**TRY IT:** Each record must be returned exactly, apart from the pictures, which stay out.
*** GIVEN INFORMATION Section Begins ***
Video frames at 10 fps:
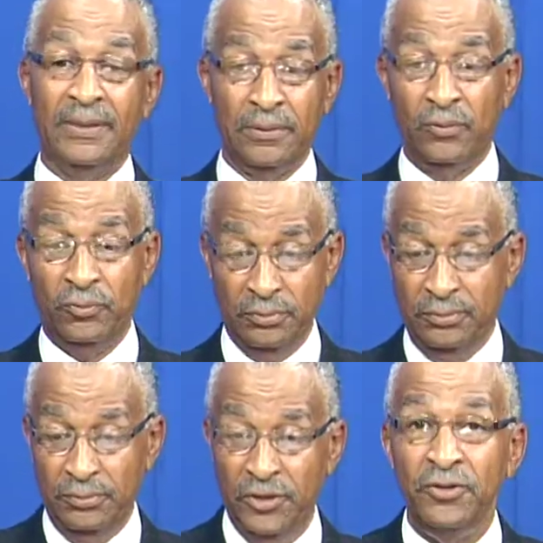hey,
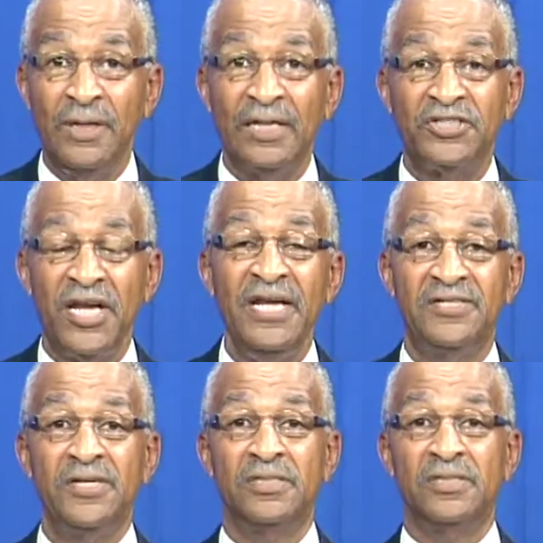you got to change this.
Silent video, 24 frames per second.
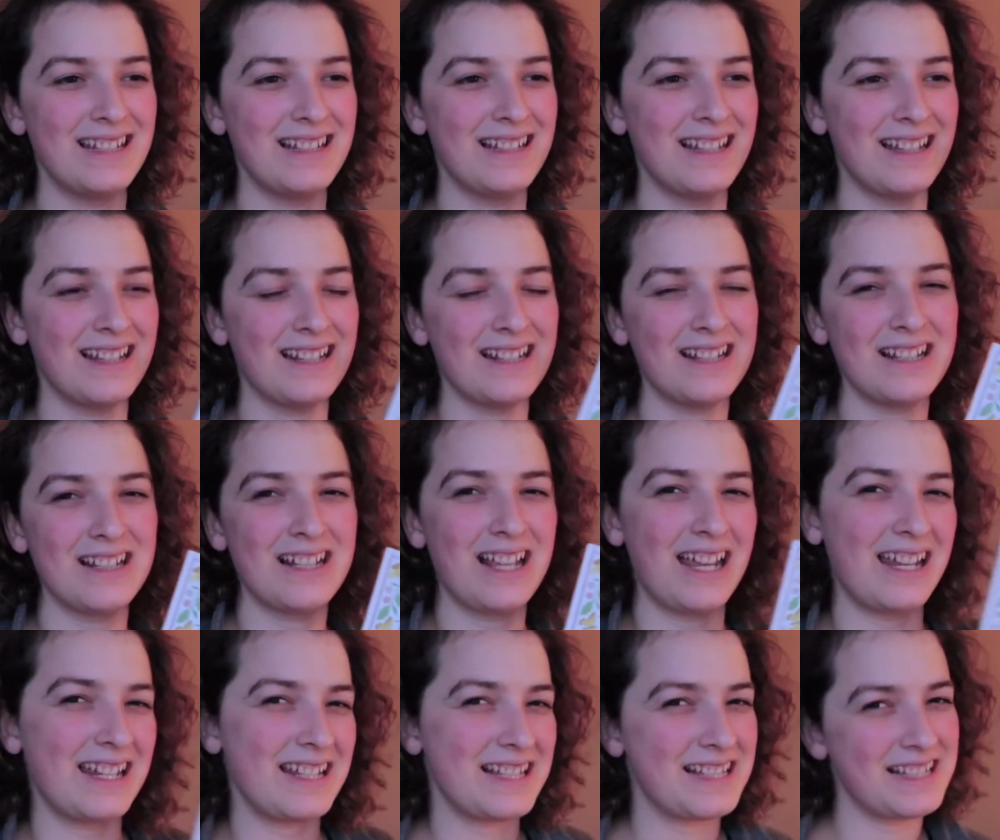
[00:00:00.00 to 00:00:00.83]
like
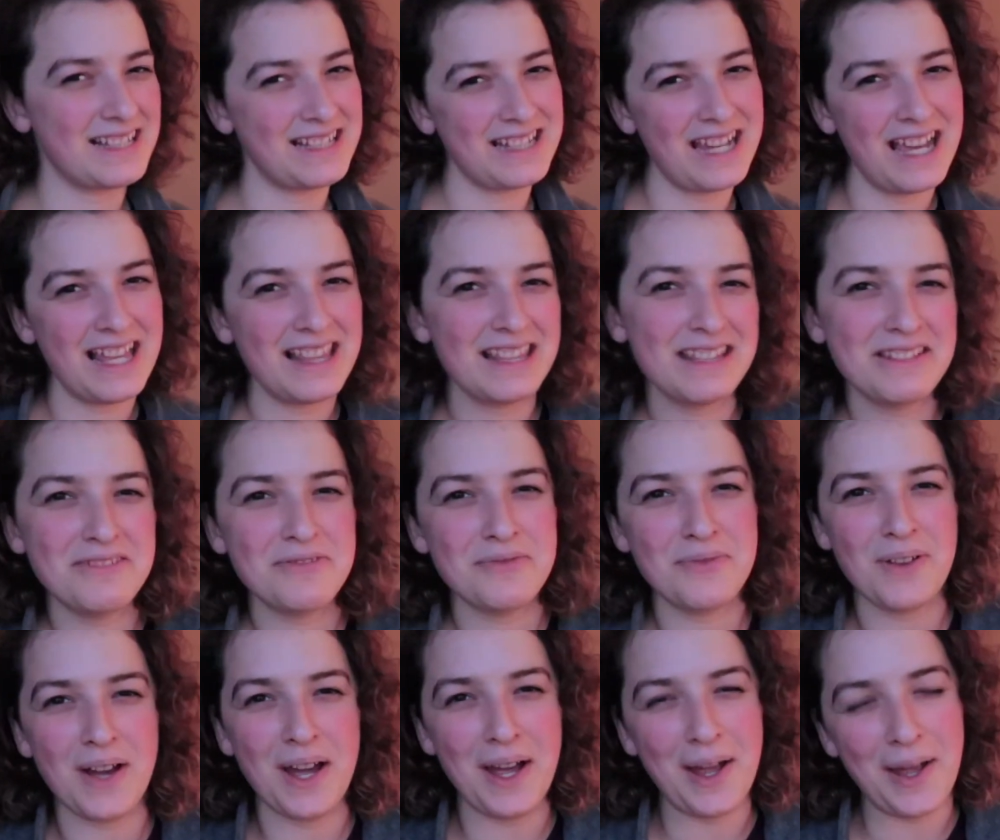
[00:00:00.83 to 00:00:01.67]
kind of
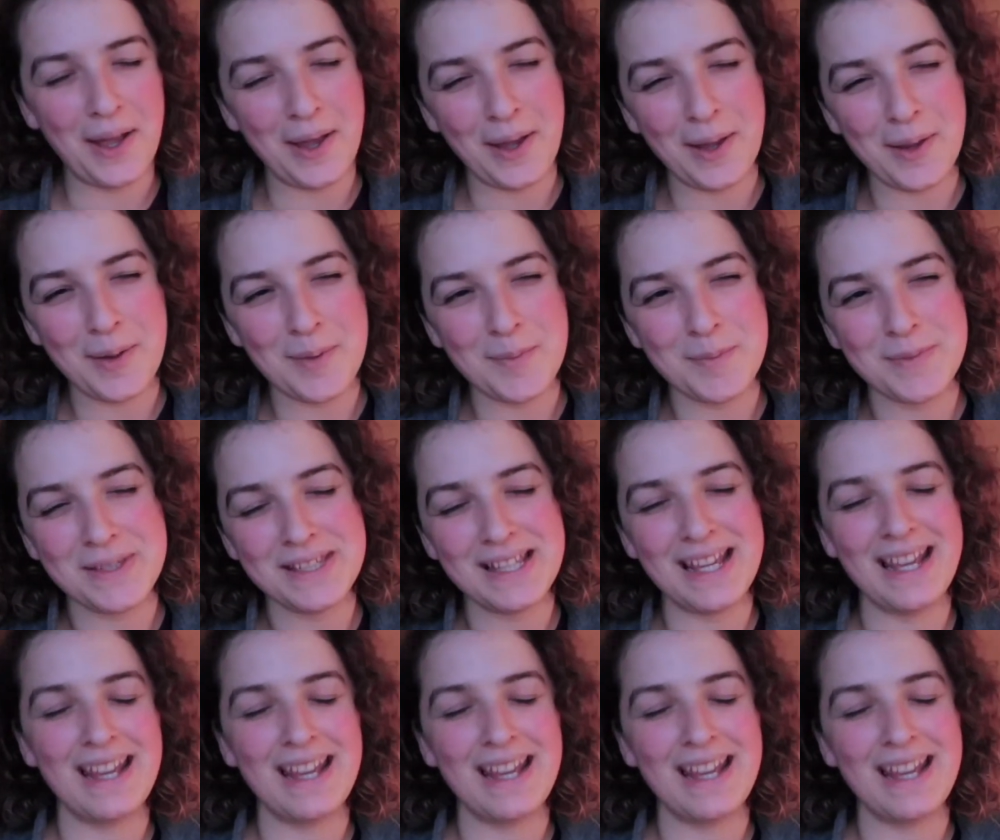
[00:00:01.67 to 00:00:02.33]
Scotland vibes.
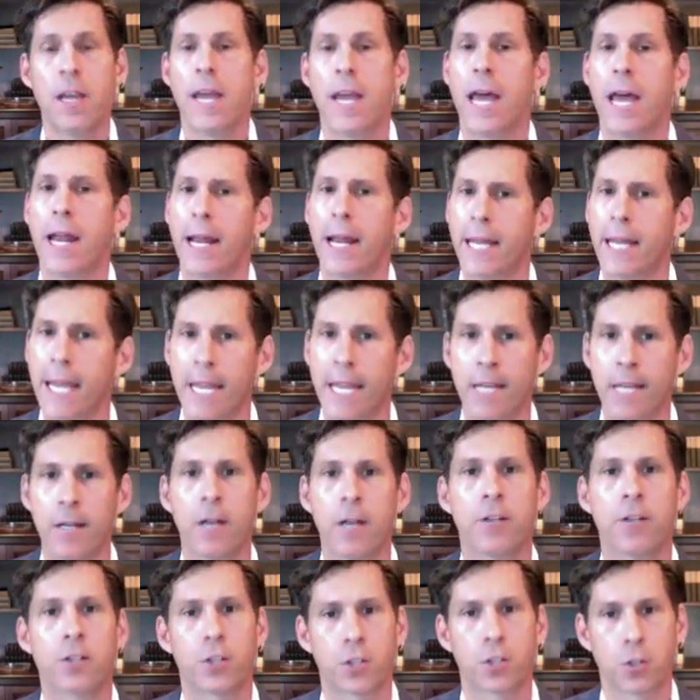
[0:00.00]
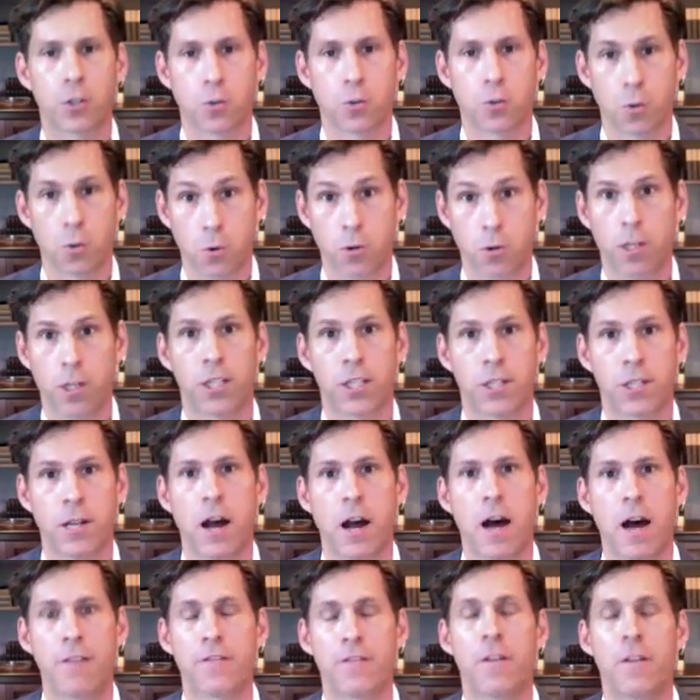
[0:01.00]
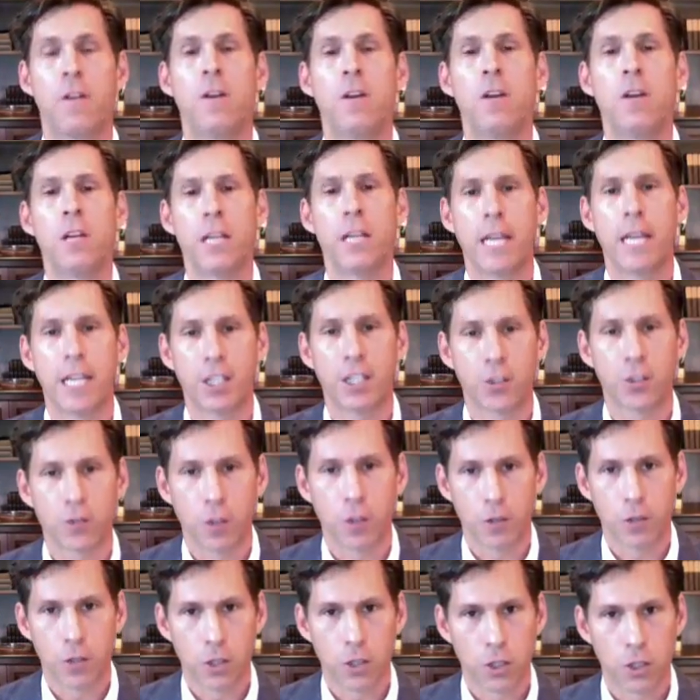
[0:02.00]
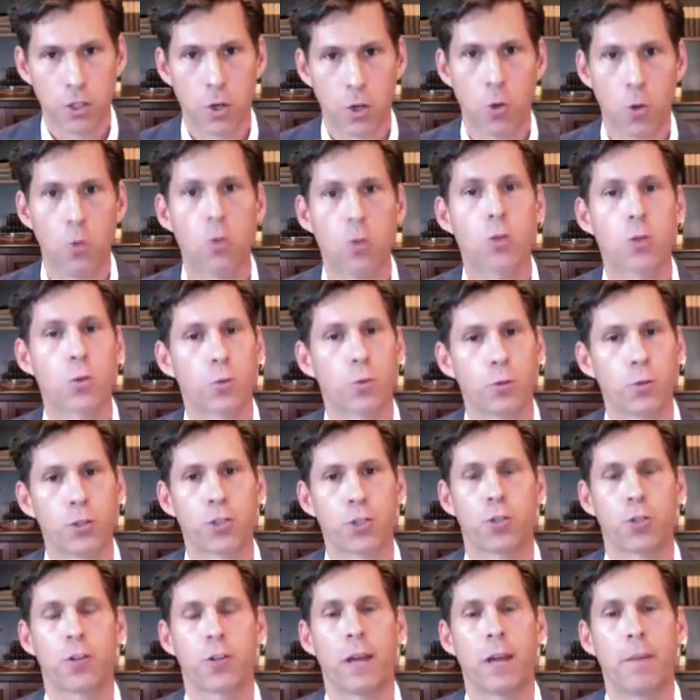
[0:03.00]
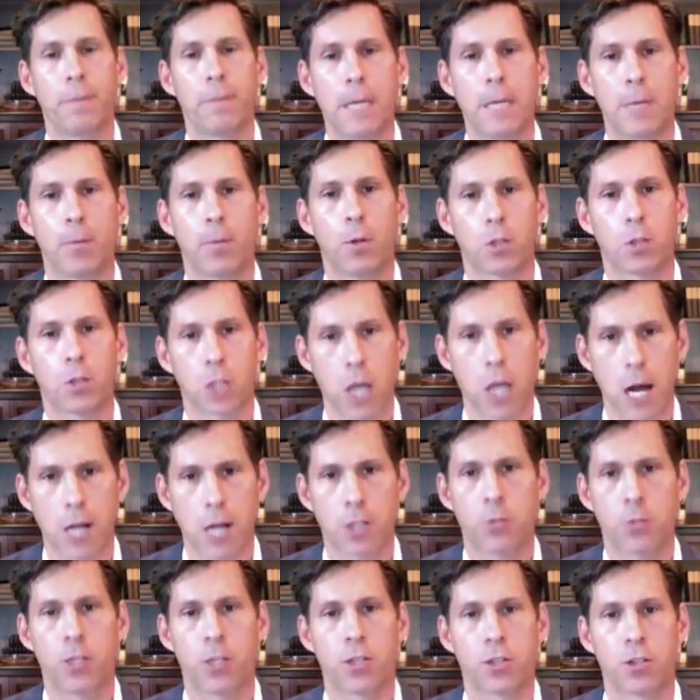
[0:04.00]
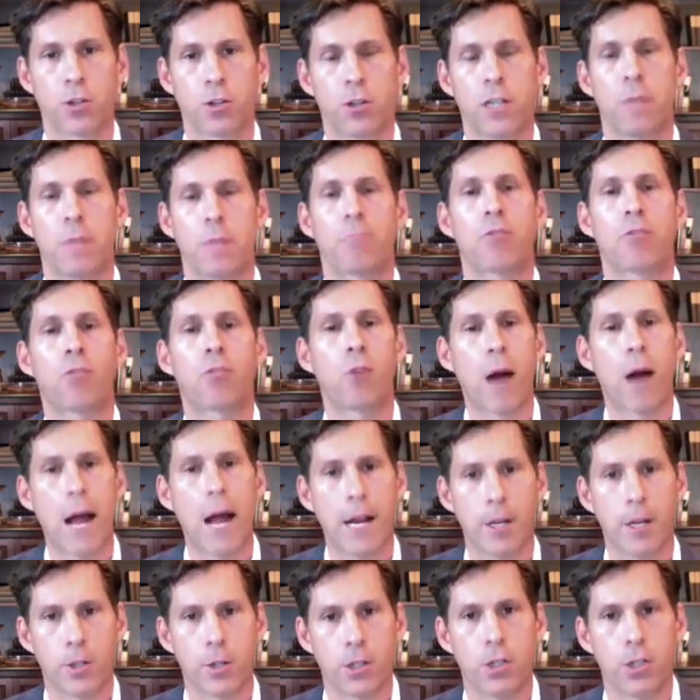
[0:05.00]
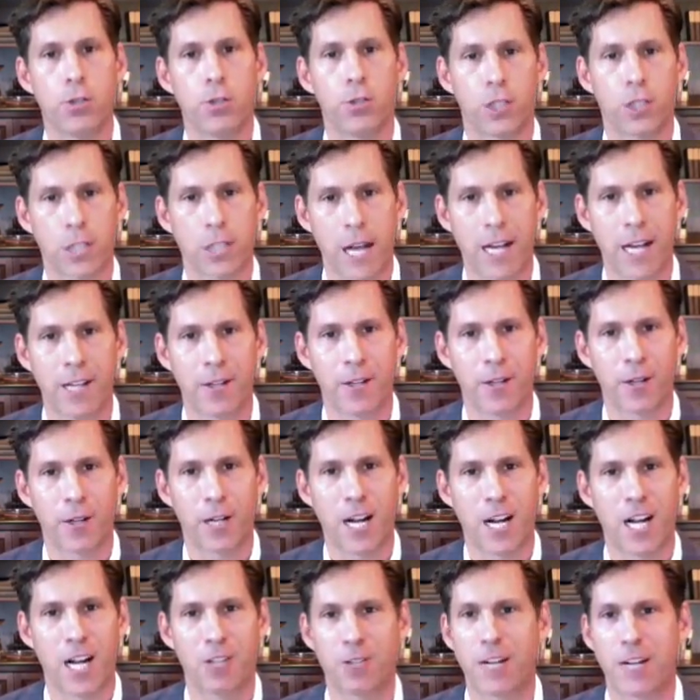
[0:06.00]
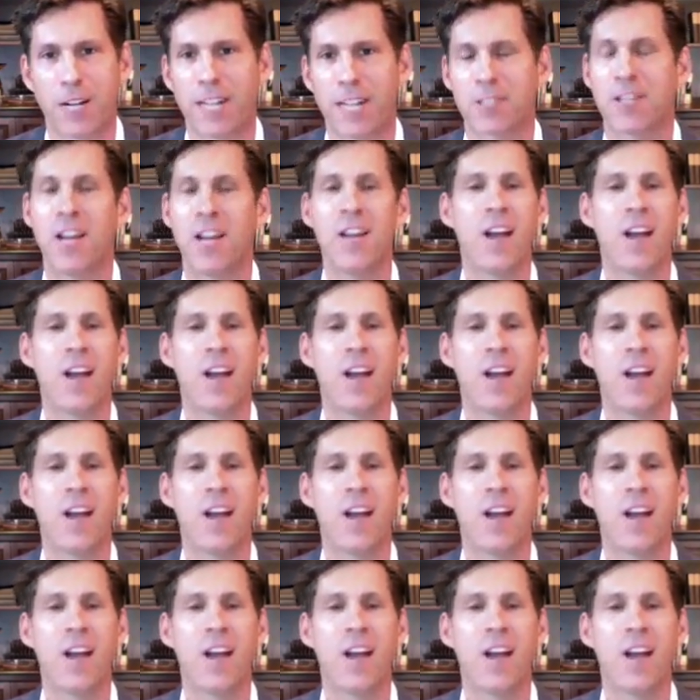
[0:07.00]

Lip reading: And I can't underscore this enough. It's so crucial that people talk to an attorney prior to signing their contract.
*** GIVEN INFORMATION Section Ends ***
**SOLUTION FOR THIS TASK:**
Video frames at 10 fps:
hey,
you got to change this.
Silent video, 24 frames per second.
[00:00:00.00 to 00:00:00.83]
like
[00:00:00.83 to 00:00:01.67]
kind of
[00:00:01.67 to 00:00:02.33]
Scotland vibes.
[0:00.00]
[0:01.00]
[0:02.00]
[0:03.00]
[0:04.00]
[0:05.00]
[0:06.00]
[0:07.00]

Lip reading: And I can't underscore this enough. It's so crucial that people talk to an attorney prior to signing their contract.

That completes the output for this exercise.